It is the perspective view which showed the board | plate material by 1st Embodiment of this invention. It is sectional drawing which showed an example of the bending board | plate material which bent the board | plate material by 1st Embodiment of this invention. It is sectional drawing which showed an example of the bending board | plate material which bent the board | plate material by 1st Embodiment of this invention. It is sectional drawing which showed an example of the bending board | plate material which bent the board | plate material by 1st Embodiment of this invention. It is sectional drawing which showed an example of the bending board | plate material which bent the board | plate material by 1st Embodiment of this invention. It is a schematic diagram for demonstrating the manufacturing process of the board | plate material by the 1st Embodiment of this invention and the 1st modification of 1st Embodiment. It is a schematic diagram for demonstrating the manufacturing process of the board | plate material by 1st Embodiment of this invention. It is a perspective sectional view for explaining an example of a bending board material by a 1st embodiment of the present invention. It is the perspective view which showed the board | plate material by the 1st modification of 1st Embodiment of this invention. It is the perspective sectional view showing an example of the bending board which bent the board by the 1st modification of a 1st embodiment of the present invention. It is a schematic diagram for demonstrating the manufacturing process of the board | plate material by the 1st modification of 1st Embodiment of this invention. It is a cross-sectional photograph of the board | plate material of a comparative example. It is a cross-sectional photograph of the board | plate material of Example 1 of this invention. It is a cross-sectional photograph of the board | plate material of Example 2 of this invention.
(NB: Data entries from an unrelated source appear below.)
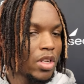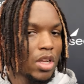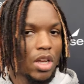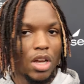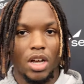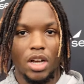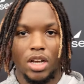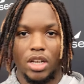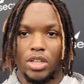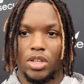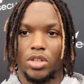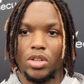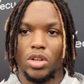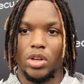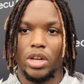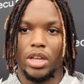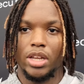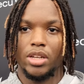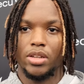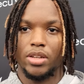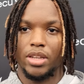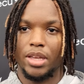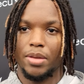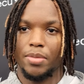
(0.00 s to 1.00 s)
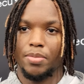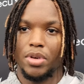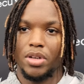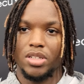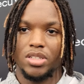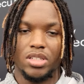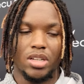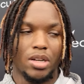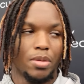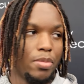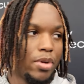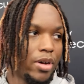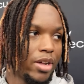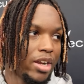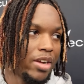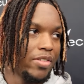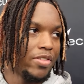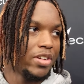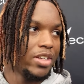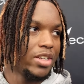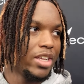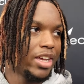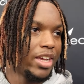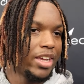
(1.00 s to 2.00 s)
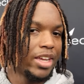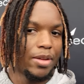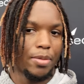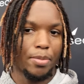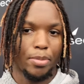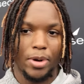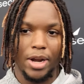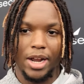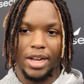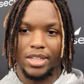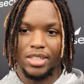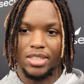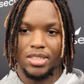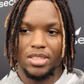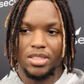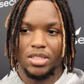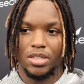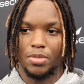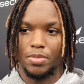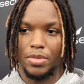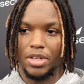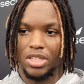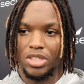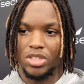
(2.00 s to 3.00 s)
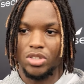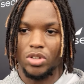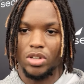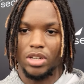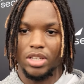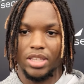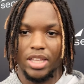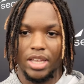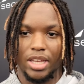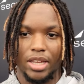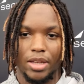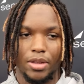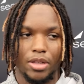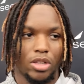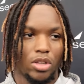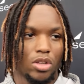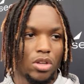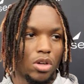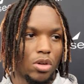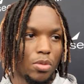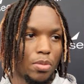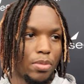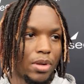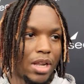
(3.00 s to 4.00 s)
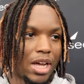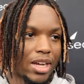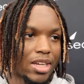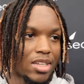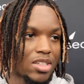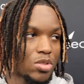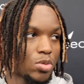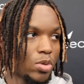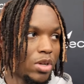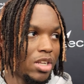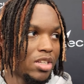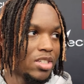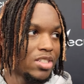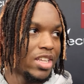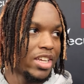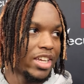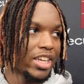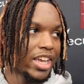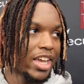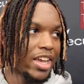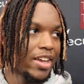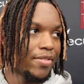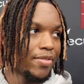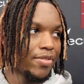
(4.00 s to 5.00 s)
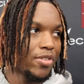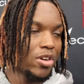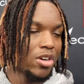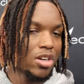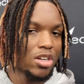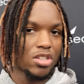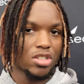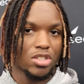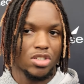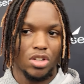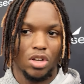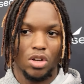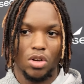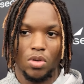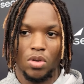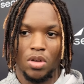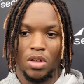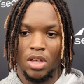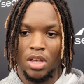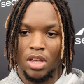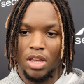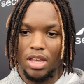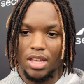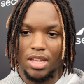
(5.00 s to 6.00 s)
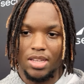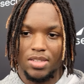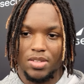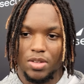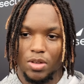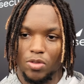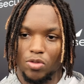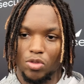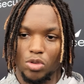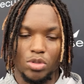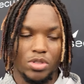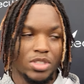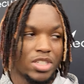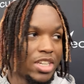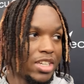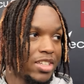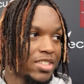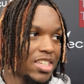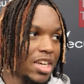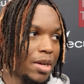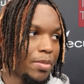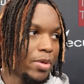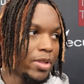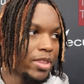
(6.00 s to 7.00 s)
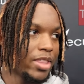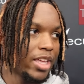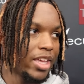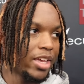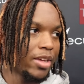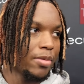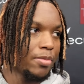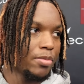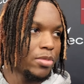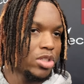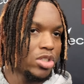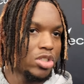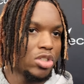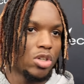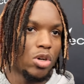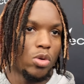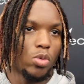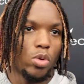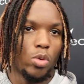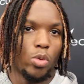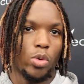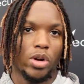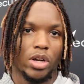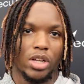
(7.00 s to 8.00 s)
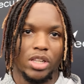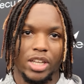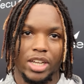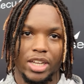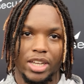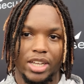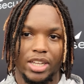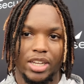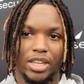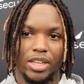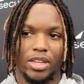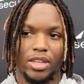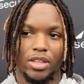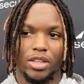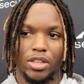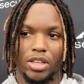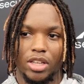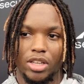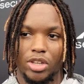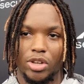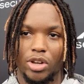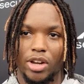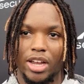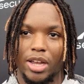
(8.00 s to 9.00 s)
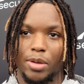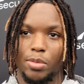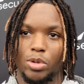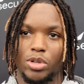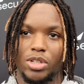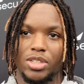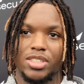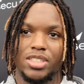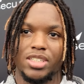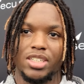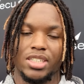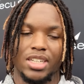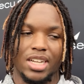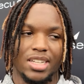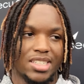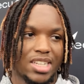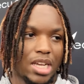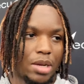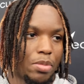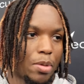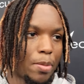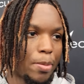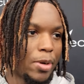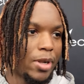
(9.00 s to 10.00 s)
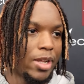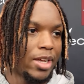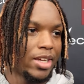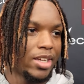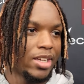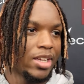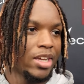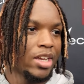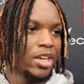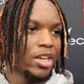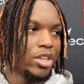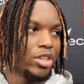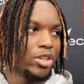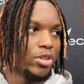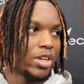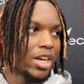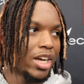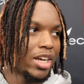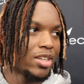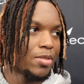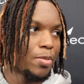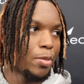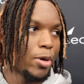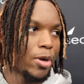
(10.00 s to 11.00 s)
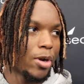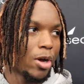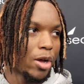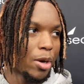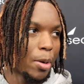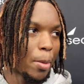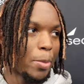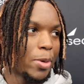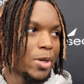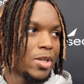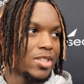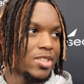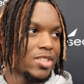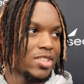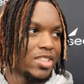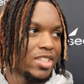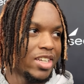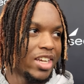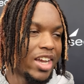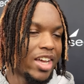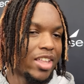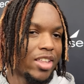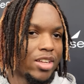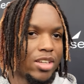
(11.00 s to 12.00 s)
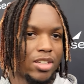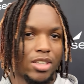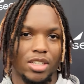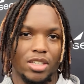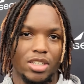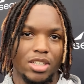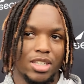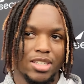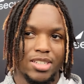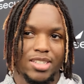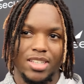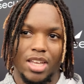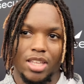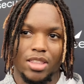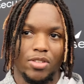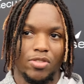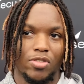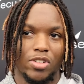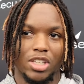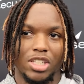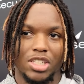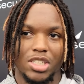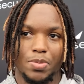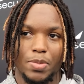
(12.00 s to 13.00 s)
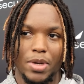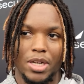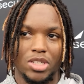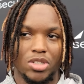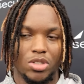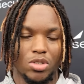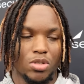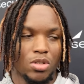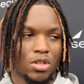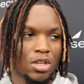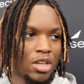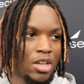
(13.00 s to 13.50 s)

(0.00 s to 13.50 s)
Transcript: You know, they bust their butt every day in practice to make sure that they, you know, block as well as they can for us. So it's a routine type of thing. But, you know, when we're clicking and you're able to see that type of play, you kind of put all the pieces together. And it's nothing really special.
It is the perspective view which showed the board | plate material by 2nd Embodiment of this invention. It is sectional drawing which showed the board | plate material by the 2nd modification of 1st Embodiment of this invention.

  DESCRIPTION OF THE PREFERRED EMBODIMENTS Embodiments embodying the present invention will be described below with reference to the drawings.

(First embodiment)
First, with reference to FIGS. 1-5, the structure of the board | plate material 1 by the 1st Embodiment of this invention and the bending board | plate materials 101-103 is demonstrated.
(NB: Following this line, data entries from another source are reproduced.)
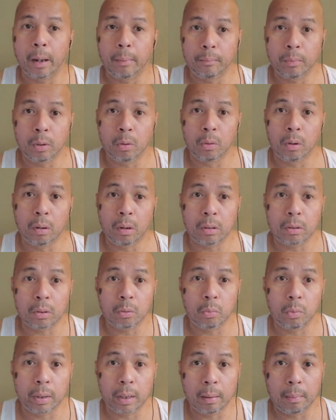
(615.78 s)
you're also
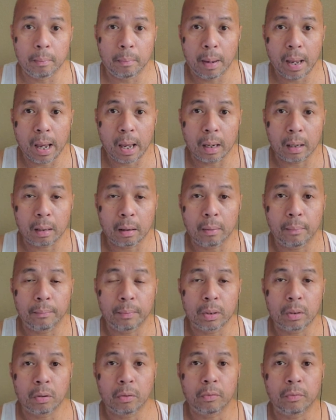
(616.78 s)
working back.
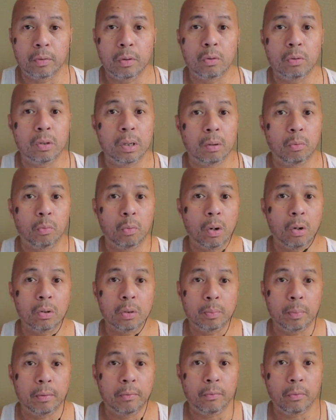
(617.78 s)
So if you did rows
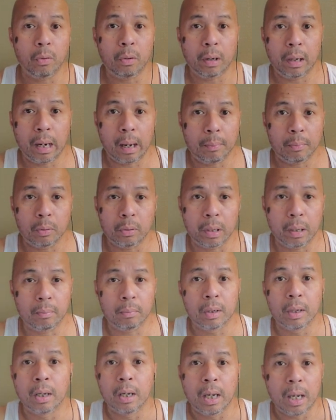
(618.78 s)
before a lat pull down,
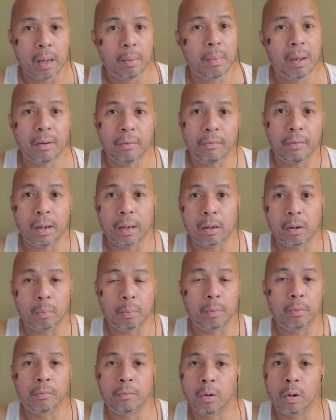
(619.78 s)
it may affect your
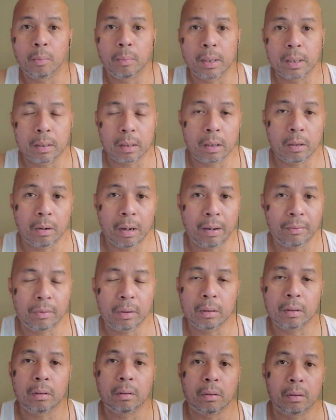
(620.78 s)
performance and you have
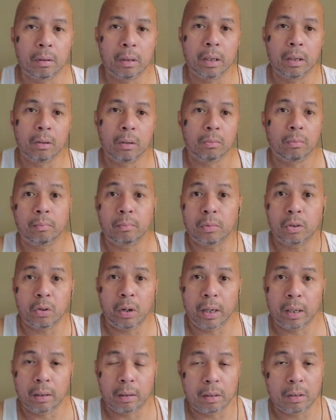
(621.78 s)
to, try
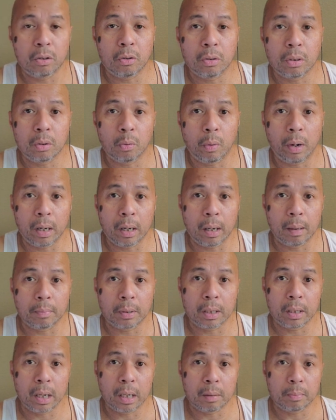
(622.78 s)
and choose the right
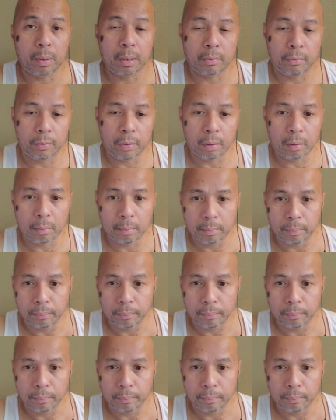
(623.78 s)
option that's best for you.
  The plate 1 according to the first embodiment of the present invention is composed of a clad material 10 having a three-layer structure as shown in FIG. Specifically, the clad material 10 includes a Cu layer 11 made of Cu or a Cu alloy, and a SUS layer made of stainless steel (SUS) that is laminated and bonded to one surface 11a on the Z1 side of the Cu layer 11. 12 is a clad material 10 having a three-layer structure, which is laminated and bonded to the other surface 11b on the Z2 side of the Cu layer 11 and a SUS layer 13 made of stainless steel. That is, at the interface Ia between the Cu layer 11 and the SUS layer 12 and at the interface Ib between the Cu layer 11 and the SUS layer 13, the elements constituting each other layer are diffused and bonded at the atomic level by rolling bonding with diffusion annealing. Has been. And the bending board | plate materials 101-104 each shown in FIGS. 2-5 are produced by bending the board | plate material 1. As shown in FIG. The Cu layer 11, the SUS layer 12, and the SUS layer 13 are examples of “first layer”, “second layer”, and “third layer” in the claims, respectively.
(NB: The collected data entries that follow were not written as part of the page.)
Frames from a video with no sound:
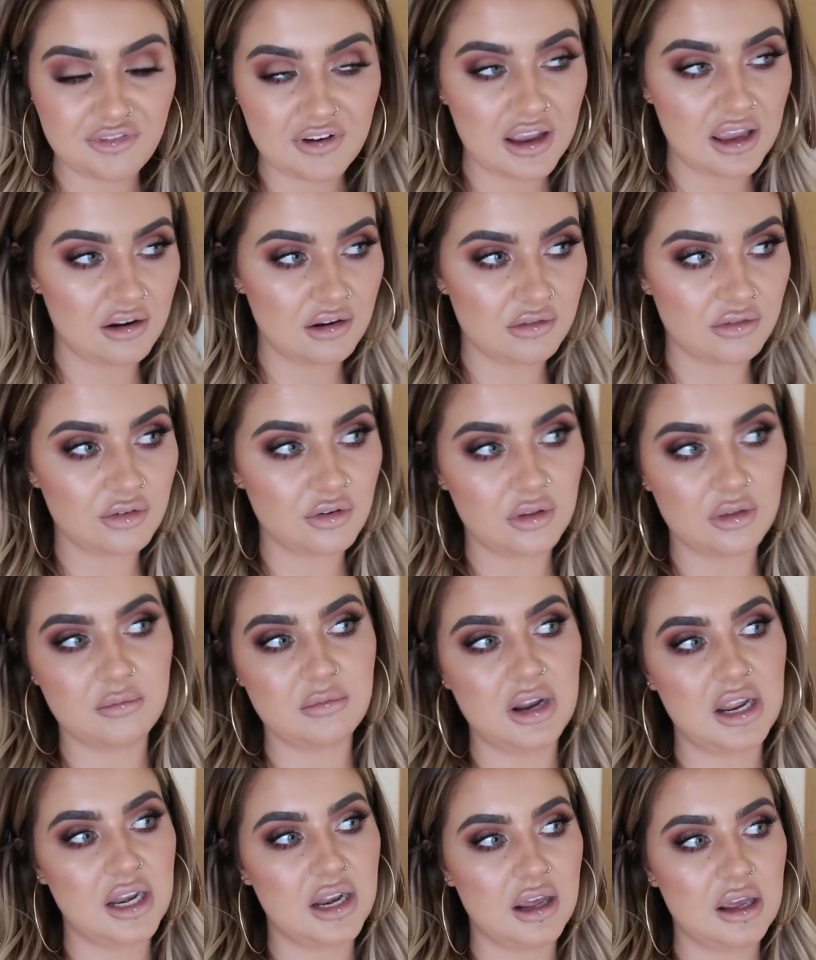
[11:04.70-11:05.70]
firing through them
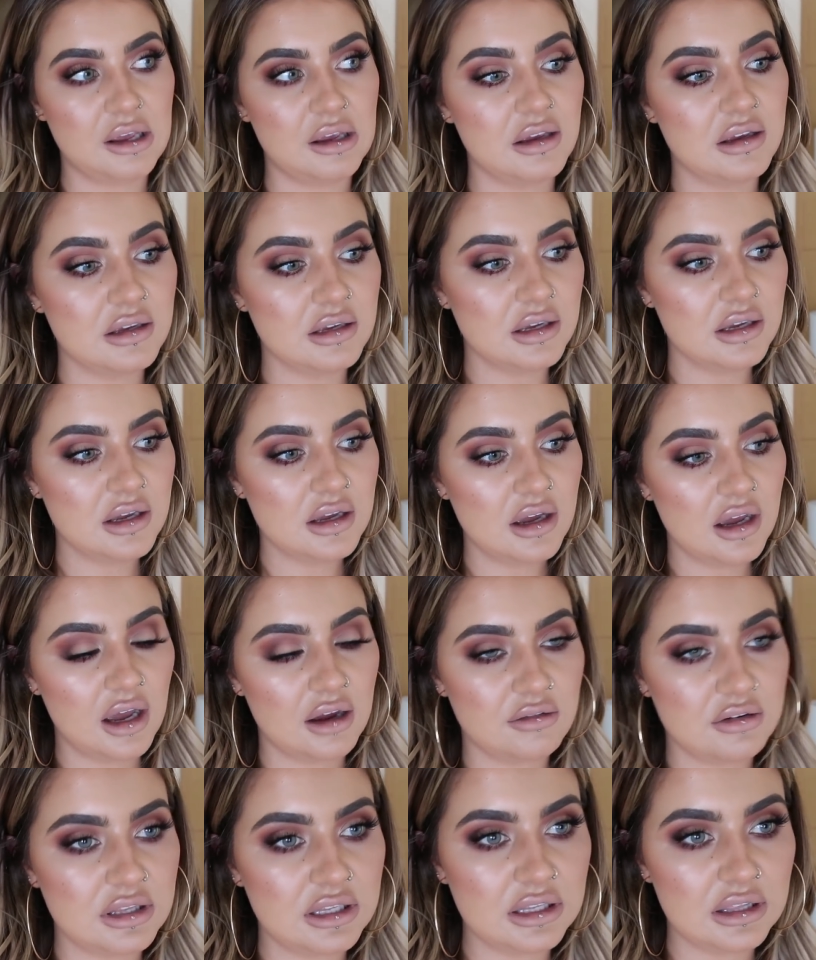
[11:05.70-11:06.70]
right now.
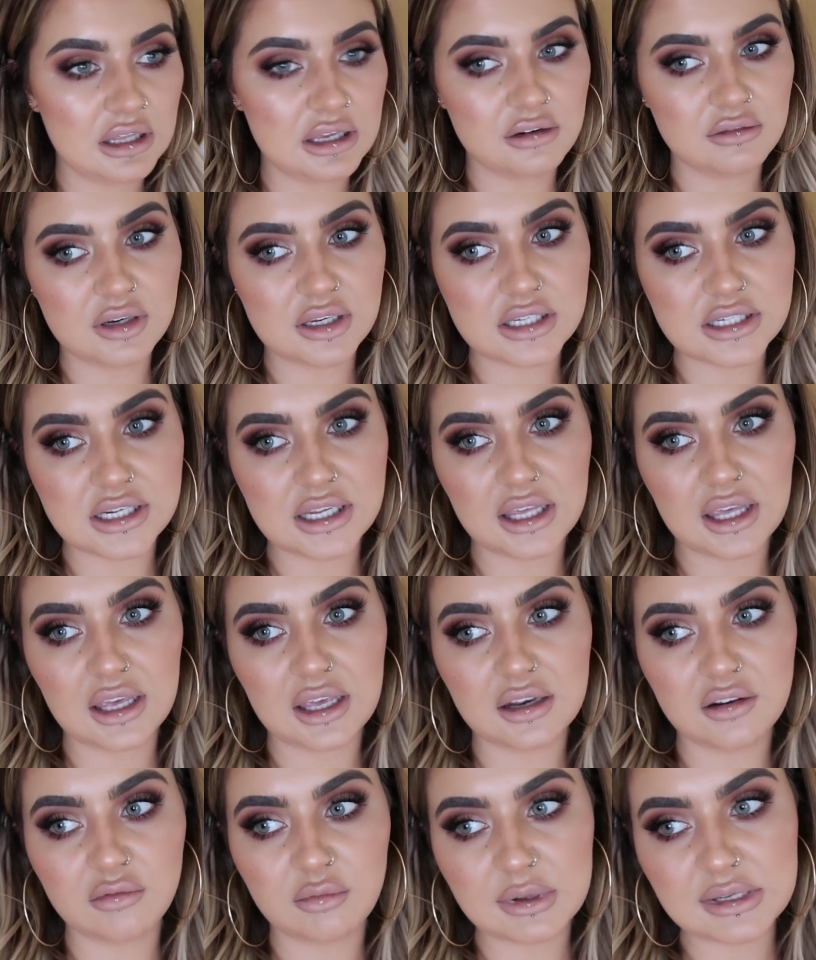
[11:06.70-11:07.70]
I really like reading
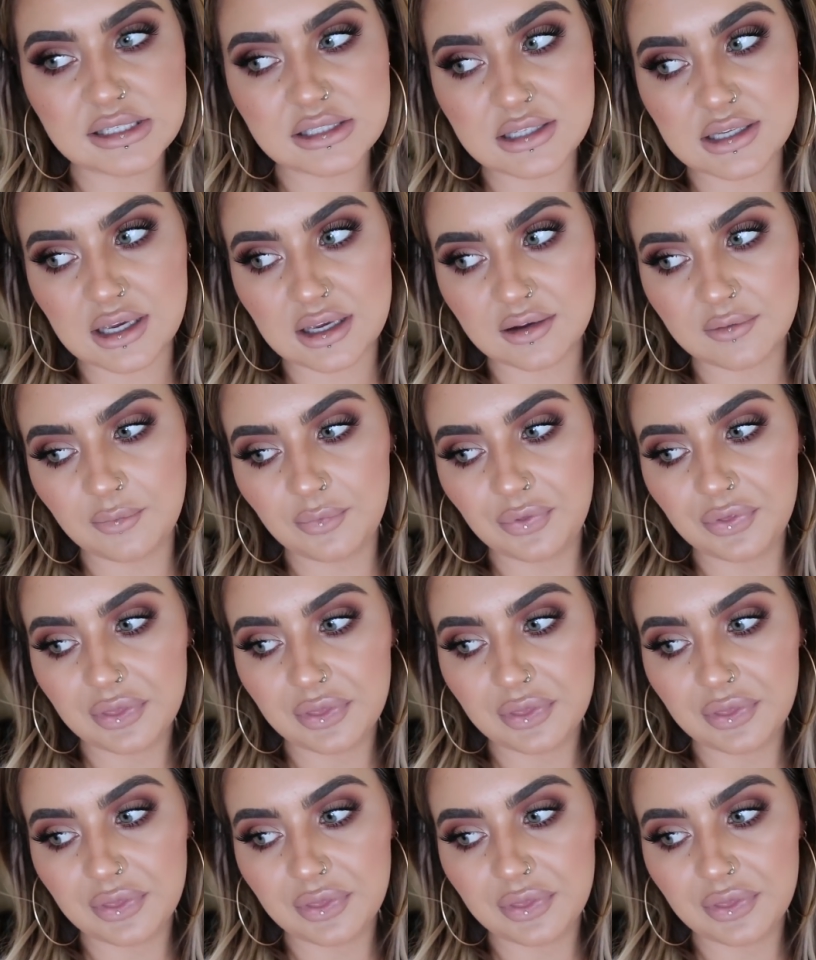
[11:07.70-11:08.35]
again, I've missed it.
  Note that the plate material 1 shown in FIG. 1 and the bent plate materials 101 to 104 shown in FIGS. 2 to 5 can be used for, for example, a conductive material, a leaf spring, a terminal, or a heat dissipation board. In particular, since the plate 1 has a Cu layer 11 made of Cu or Cu alloy having higher conductivity than stainless steel, high conductivity is required such as a conductive material, a leaf spring accompanied by conductivity, and a terminal. It is suitable for the intended use. Moreover, since the board | plate material 1 has Cu layer 11 comprised from Cu or Cu alloy with high heat conductivity compared with stainless steel, it is suitable also for the use as which high heat conductivity is requested | required, such as a thermal radiation board | substrate. It is.

  Moreover, as Cu which comprises the Cu layer 11, C1000 type | system | groups, such as C1020 (oxygen-free copper) prescribed | regulated to JISH3100, C1100 (tough pitch copper), and C1220 (phosphorus deoxidized copper), can be used. Further, as the Cu alloy constituting the Cu layer 11, C2000 series defined in JIS H3100 can be used.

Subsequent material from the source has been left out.